◆ The records:

- - - - - - -

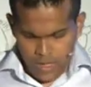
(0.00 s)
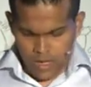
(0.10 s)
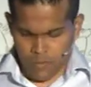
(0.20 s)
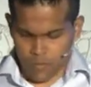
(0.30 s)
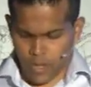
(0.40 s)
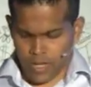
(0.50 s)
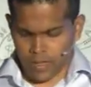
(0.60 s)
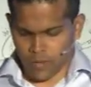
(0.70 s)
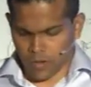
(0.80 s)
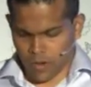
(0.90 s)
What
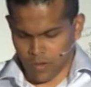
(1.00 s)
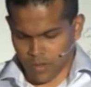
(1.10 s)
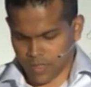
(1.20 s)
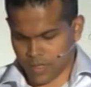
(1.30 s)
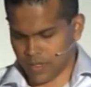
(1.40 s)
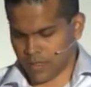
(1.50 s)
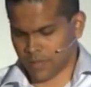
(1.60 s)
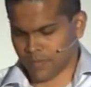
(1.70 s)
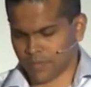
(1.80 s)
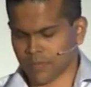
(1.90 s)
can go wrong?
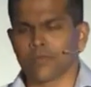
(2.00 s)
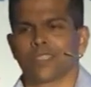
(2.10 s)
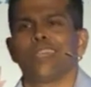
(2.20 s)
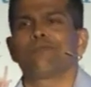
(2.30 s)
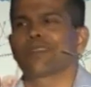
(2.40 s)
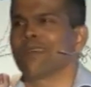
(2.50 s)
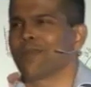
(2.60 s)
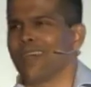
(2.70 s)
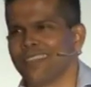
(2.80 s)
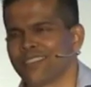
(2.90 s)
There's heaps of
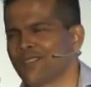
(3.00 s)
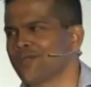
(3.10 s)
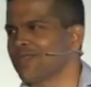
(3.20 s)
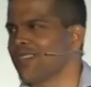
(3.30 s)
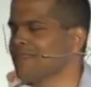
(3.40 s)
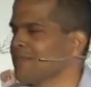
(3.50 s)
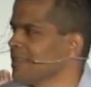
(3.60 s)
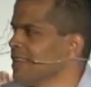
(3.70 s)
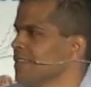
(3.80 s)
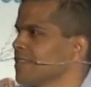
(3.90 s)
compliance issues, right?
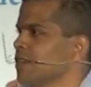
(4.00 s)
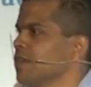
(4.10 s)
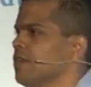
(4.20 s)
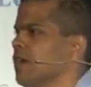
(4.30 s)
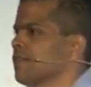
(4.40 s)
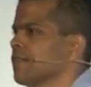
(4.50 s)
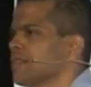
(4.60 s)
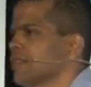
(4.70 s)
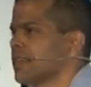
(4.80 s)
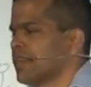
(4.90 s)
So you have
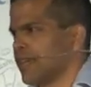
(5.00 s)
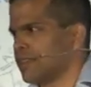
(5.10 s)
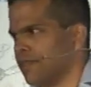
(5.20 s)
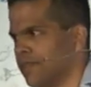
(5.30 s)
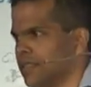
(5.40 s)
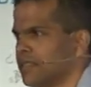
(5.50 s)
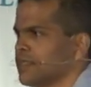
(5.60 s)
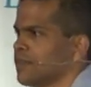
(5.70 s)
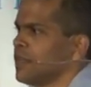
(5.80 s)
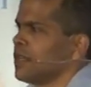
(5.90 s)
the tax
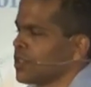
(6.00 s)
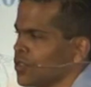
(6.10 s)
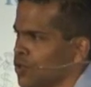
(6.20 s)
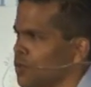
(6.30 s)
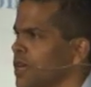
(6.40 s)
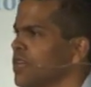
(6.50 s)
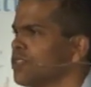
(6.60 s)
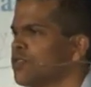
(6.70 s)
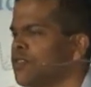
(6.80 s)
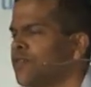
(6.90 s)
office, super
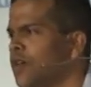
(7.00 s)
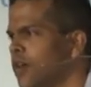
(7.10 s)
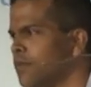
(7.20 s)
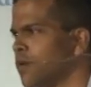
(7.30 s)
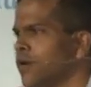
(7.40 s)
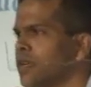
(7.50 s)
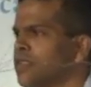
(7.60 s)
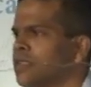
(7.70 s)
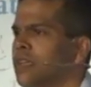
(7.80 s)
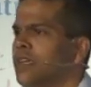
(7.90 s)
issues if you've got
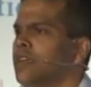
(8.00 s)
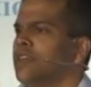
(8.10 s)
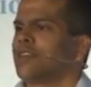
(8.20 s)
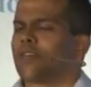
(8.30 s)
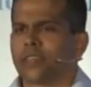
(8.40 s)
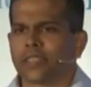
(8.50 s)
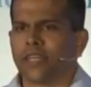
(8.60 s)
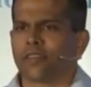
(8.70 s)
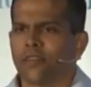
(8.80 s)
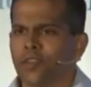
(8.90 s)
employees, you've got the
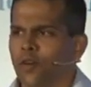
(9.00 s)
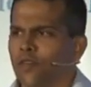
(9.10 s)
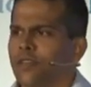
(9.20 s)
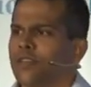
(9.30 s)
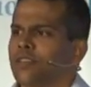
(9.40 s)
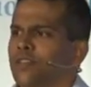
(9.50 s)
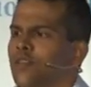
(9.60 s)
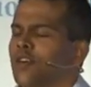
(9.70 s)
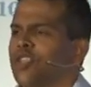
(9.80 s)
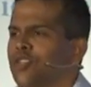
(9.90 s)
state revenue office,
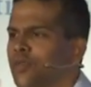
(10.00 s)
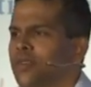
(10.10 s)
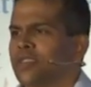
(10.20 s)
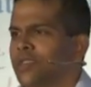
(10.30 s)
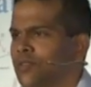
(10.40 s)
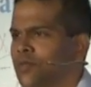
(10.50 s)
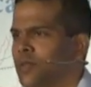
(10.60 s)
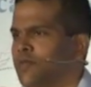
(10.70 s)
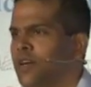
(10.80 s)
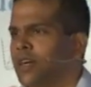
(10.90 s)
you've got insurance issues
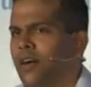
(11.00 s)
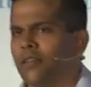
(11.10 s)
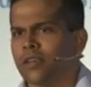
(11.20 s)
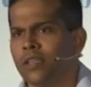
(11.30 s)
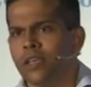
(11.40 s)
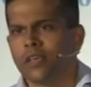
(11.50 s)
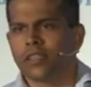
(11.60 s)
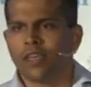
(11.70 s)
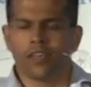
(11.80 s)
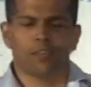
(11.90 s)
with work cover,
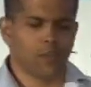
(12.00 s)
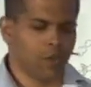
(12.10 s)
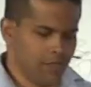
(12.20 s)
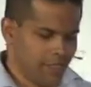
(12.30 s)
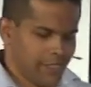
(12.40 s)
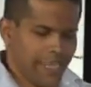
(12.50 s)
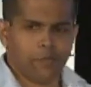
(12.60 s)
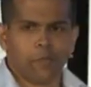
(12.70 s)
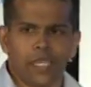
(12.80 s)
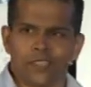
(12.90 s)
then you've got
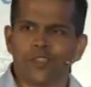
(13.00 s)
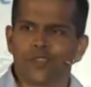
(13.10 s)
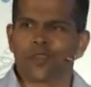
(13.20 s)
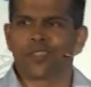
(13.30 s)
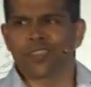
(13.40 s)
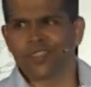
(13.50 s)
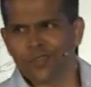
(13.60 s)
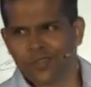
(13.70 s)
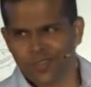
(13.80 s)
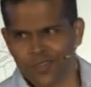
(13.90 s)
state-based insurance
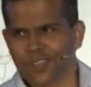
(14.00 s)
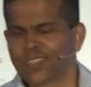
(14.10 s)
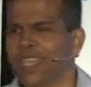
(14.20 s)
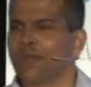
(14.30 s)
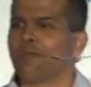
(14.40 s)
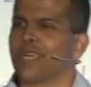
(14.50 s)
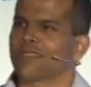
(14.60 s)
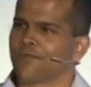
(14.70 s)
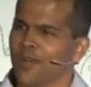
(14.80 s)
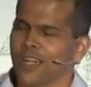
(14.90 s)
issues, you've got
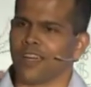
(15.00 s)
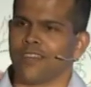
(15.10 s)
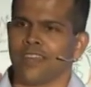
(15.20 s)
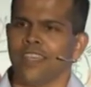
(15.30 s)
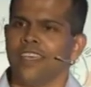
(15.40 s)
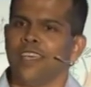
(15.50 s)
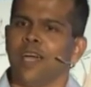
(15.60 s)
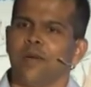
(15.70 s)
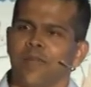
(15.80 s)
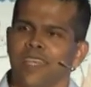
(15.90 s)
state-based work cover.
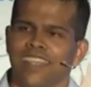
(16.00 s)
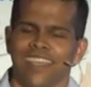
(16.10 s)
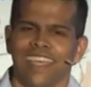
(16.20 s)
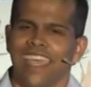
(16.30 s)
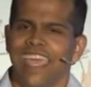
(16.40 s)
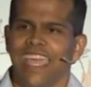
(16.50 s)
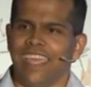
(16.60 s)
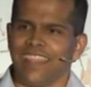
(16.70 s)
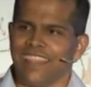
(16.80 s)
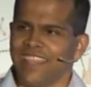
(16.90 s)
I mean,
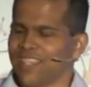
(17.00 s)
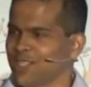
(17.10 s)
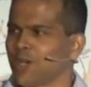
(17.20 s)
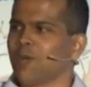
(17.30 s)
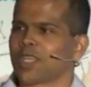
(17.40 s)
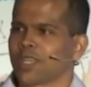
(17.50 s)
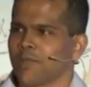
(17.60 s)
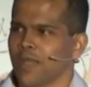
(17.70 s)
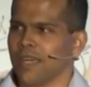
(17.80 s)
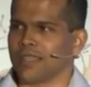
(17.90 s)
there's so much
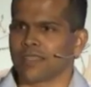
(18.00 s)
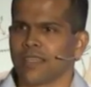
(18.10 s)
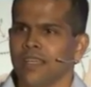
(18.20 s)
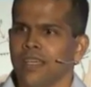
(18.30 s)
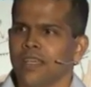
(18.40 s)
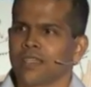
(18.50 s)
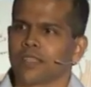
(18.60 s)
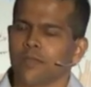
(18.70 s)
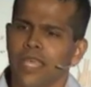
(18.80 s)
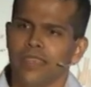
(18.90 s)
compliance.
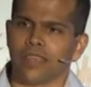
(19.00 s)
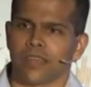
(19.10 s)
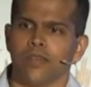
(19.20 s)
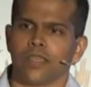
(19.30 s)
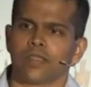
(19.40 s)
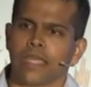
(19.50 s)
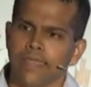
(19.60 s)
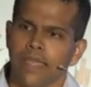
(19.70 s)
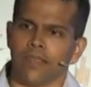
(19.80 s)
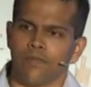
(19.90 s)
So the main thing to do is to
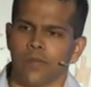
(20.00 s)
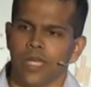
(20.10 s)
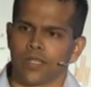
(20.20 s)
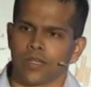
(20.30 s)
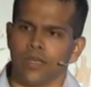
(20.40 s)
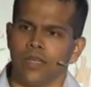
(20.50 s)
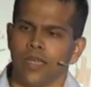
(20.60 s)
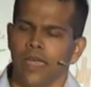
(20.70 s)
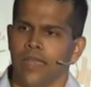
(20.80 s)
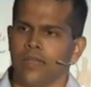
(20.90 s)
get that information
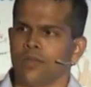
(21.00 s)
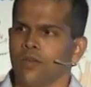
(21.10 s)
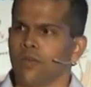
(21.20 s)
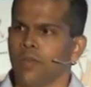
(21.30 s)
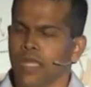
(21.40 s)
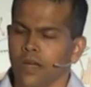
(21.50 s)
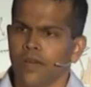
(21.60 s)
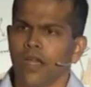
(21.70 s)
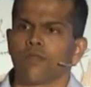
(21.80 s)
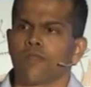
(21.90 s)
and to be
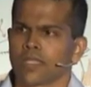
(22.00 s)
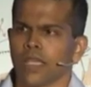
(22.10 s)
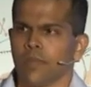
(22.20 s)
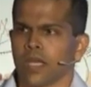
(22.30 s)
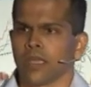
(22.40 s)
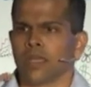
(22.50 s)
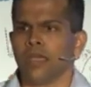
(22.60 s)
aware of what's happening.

- - - - - - -

◆ Exercise prompt:
A word-for-word retyping of the material above is expected, without pictures.

◆ Final answer:
(0.00 s)
(0.10 s)
(0.20 s)
(0.30 s)
(0.40 s)
(0.50 s)
(0.60 s)
(0.70 s)
(0.80 s)
(0.90 s)
What
(1.00 s)
(1.10 s)
(1.20 s)
(1.30 s)
(1.40 s)
(1.50 s)
(1.60 s)
(1.70 s)
(1.80 s)
(1.90 s)
can go wrong?
(2.00 s)
(2.10 s)
(2.20 s)
(2.30 s)
(2.40 s)
(2.50 s)
(2.60 s)
(2.70 s)
(2.80 s)
(2.90 s)
There's heaps of
(3.00 s)
(3.10 s)
(3.20 s)
(3.30 s)
(3.40 s)
(3.50 s)
(3.60 s)
(3.70 s)
(3.80 s)
(3.90 s)
compliance issues, right?
(4.00 s)
(4.10 s)
(4.20 s)
(4.30 s)
(4.40 s)
(4.50 s)
(4.60 s)
(4.70 s)
(4.80 s)
(4.90 s)
So you have
(5.00 s)
(5.10 s)
(5.20 s)
(5.30 s)
(5.40 s)
(5.50 s)
(5.60 s)
(5.70 s)
(5.80 s)
(5.90 s)
the tax
(6.00 s)
(6.10 s)
(6.20 s)
(6.30 s)
(6.40 s)
(6.50 s)
(6.60 s)
(6.70 s)
(6.80 s)
(6.90 s)
office, super
(7.00 s)
(7.10 s)
(7.20 s)
(7.30 s)
(7.40 s)
(7.50 s)
(7.60 s)
(7.70 s)
(7.80 s)
(7.90 s)
issues if you've got
(8.00 s)
(8.10 s)
(8.20 s)
(8.30 s)
(8.40 s)
(8.50 s)
(8.60 s)
(8.70 s)
(8.80 s)
(8.90 s)
employees, you've got the
(9.00 s)
(9.10 s)
(9.20 s)
(9.30 s)
(9.40 s)
(9.50 s)
(9.60 s)
(9.70 s)
(9.80 s)
(9.90 s)
state revenue office,
(10.00 s)
(10.10 s)
(10.20 s)
(10.30 s)
(10.40 s)
(10.50 s)
(10.60 s)
(10.70 s)
(10.80 s)
(10.90 s)
you've got insurance issues
(11.00 s)
(11.10 s)
(11.20 s)
(11.30 s)
(11.40 s)
(11.50 s)
(11.60 s)
(11.70 s)
(11.80 s)
(11.90 s)
with work cover,
(12.00 s)
(12.10 s)
(12.20 s)
(12.30 s)
(12.40 s)
(12.50 s)
(12.60 s)
(12.70 s)
(12.80 s)
(12.90 s)
then you've got
(13.00 s)
(13.10 s)
(13.20 s)
(13.30 s)
(13.40 s)
(13.50 s)
(13.60 s)
(13.70 s)
(13.80 s)
(13.90 s)
state-based insurance
(14.00 s)
(14.10 s)
(14.20 s)
(14.30 s)
(14.40 s)
(14.50 s)
(14.60 s)
(14.70 s)
(14.80 s)
(14.90 s)
issues, you've got
(15.00 s)
(15.10 s)
(15.20 s)
(15.30 s)
(15.40 s)
(15.50 s)
(15.60 s)
(15.70 s)
(15.80 s)
(15.90 s)
state-based work cover.
(16.00 s)
(16.10 s)
(16.20 s)
(16.30 s)
(16.40 s)
(16.50 s)
(16.60 s)
(16.70 s)
(16.80 s)
(16.90 s)
I mean,
(17.00 s)
(17.10 s)
(17.20 s)
(17.30 s)
(17.40 s)
(17.50 s)
(17.60 s)
(17.70 s)
(17.80 s)
(17.90 s)
there's so much
(18.00 s)
(18.10 s)
(18.20 s)
(18.30 s)
(18.40 s)
(18.50 s)
(18.60 s)
(18.70 s)
(18.80 s)
(18.90 s)
compliance.
(19.00 s)
(19.10 s)
(19.20 s)
(19.30 s)
(19.40 s)
(19.50 s)
(19.60 s)
(19.70 s)
(19.80 s)
(19.90 s)
So the main thing to do is to
(20.00 s)
(20.10 s)
(20.20 s)
(20.30 s)
(20.40 s)
(20.50 s)
(20.60 s)
(20.70 s)
(20.80 s)
(20.90 s)
get that information
(21.00 s)
(21.10 s)
(21.20 s)
(21.30 s)
(21.40 s)
(21.50 s)
(21.60 s)
(21.70 s)
(21.80 s)
(21.90 s)
and to be
(22.00 s)
(22.10 s)
(22.20 s)
(22.30 s)
(22.40 s)
(22.50 s)
(22.60 s)
aware of what's happening.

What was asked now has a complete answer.